• [EXERCISE PROMPT]: Would you repeat word for word the lines of the listing that follows, from the one with "[0:00.00-0:01.00]" up to and including the one with "Verbatim transcript: I", and leave out the images?

(DATASET EXTRACT)

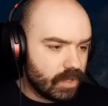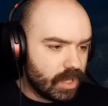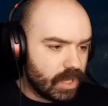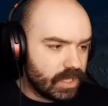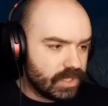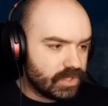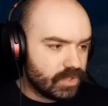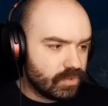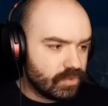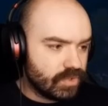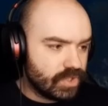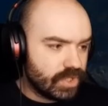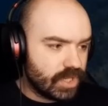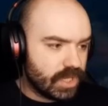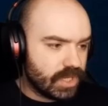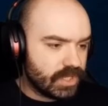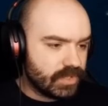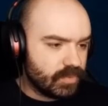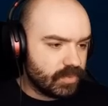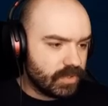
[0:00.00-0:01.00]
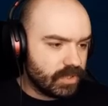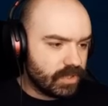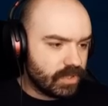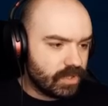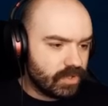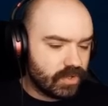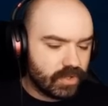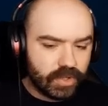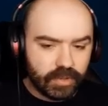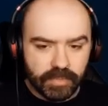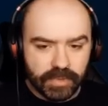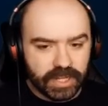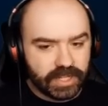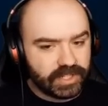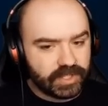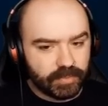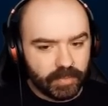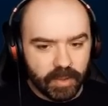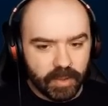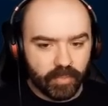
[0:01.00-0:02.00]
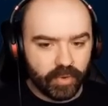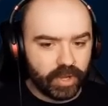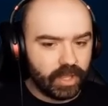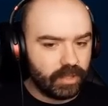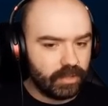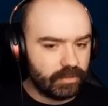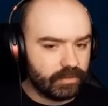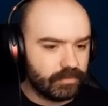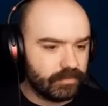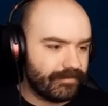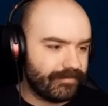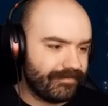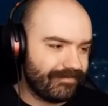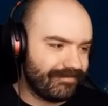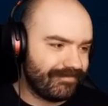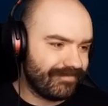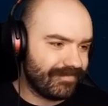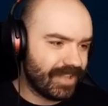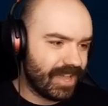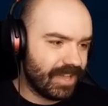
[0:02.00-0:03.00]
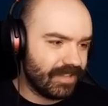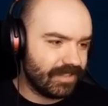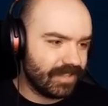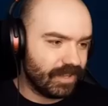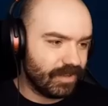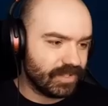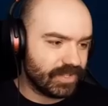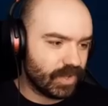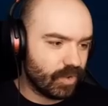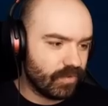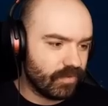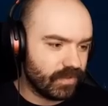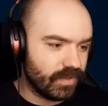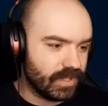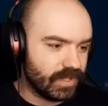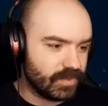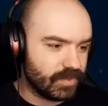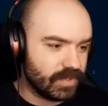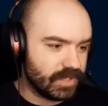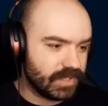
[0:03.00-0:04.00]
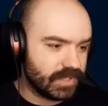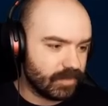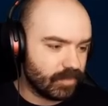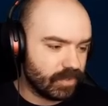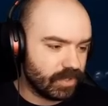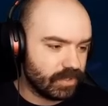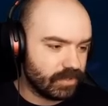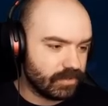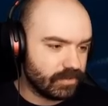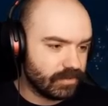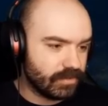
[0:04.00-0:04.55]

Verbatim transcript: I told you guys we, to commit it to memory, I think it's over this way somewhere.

(End DATASET EXTRACT)
(DATASET EXTRACT)

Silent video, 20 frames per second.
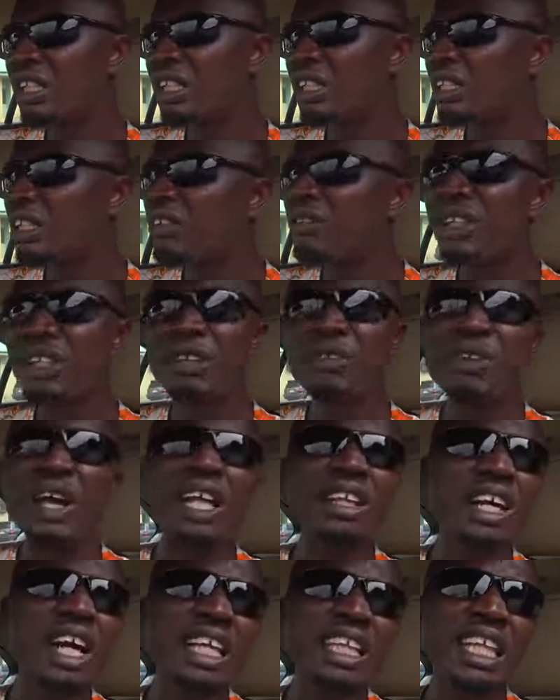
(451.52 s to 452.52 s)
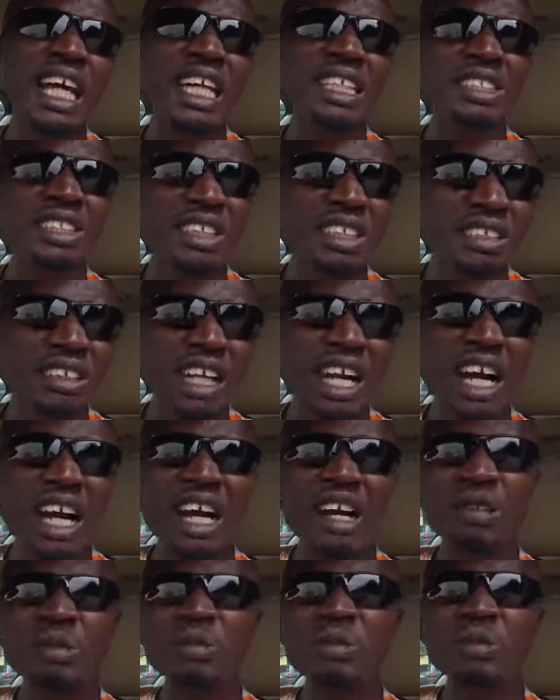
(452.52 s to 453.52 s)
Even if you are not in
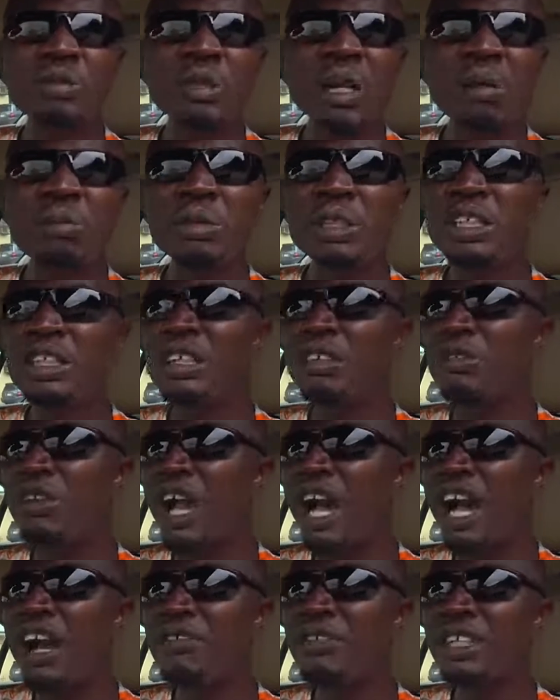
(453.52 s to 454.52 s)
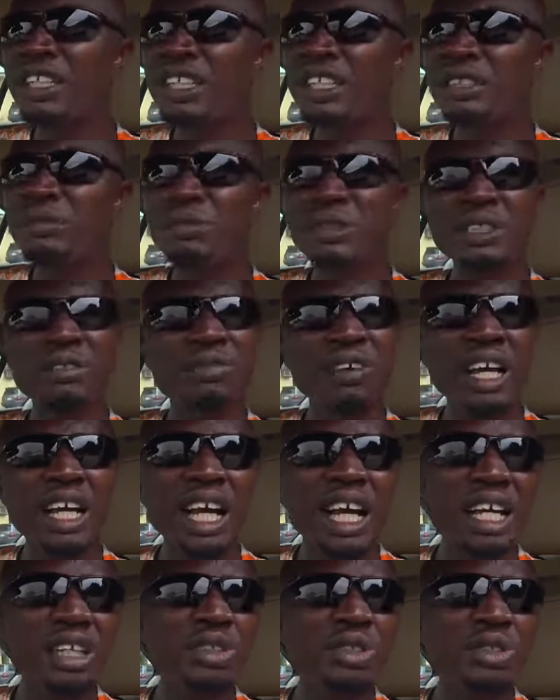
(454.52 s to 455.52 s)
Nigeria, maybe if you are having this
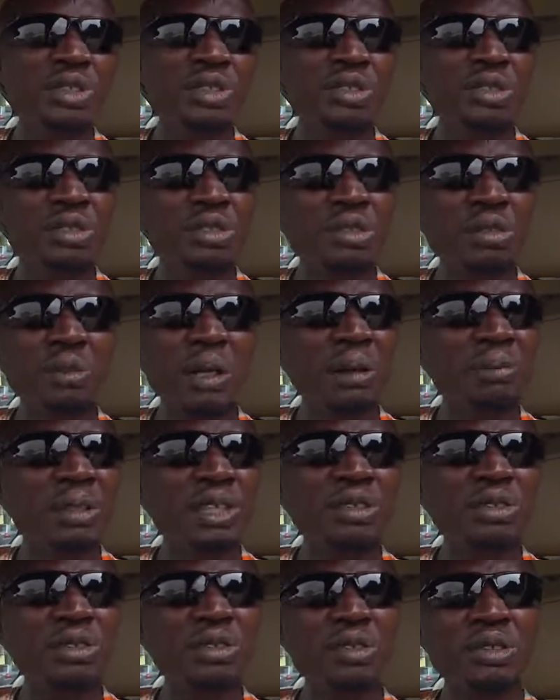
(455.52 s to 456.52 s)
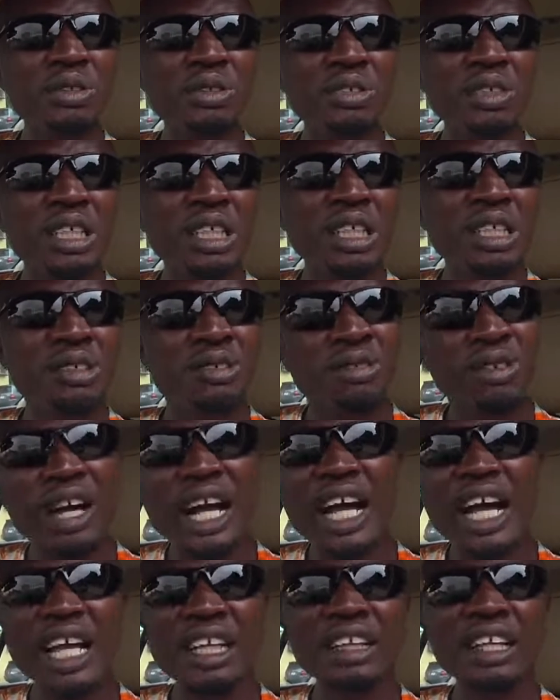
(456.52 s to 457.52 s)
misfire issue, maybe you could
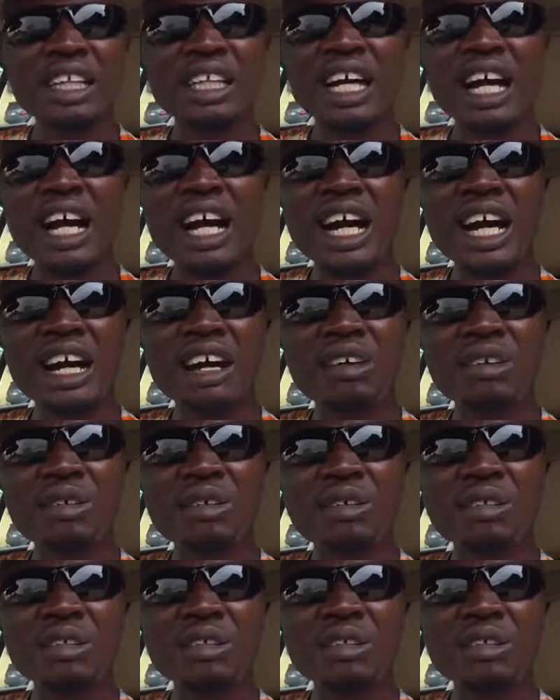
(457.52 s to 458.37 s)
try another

(End DATASET EXTRACT)

• [OUTPUT OF THE TASK]:
[0:00.00-0:01.00]
[0:01.00-0:02.00]
[0:02.00-0:03.00]
[0:03.00-0:04.00]
[0:04.00-0:04.55]

Verbatim transcript: I told you guys we, to commit it to memory, I think it's over this way somewhere.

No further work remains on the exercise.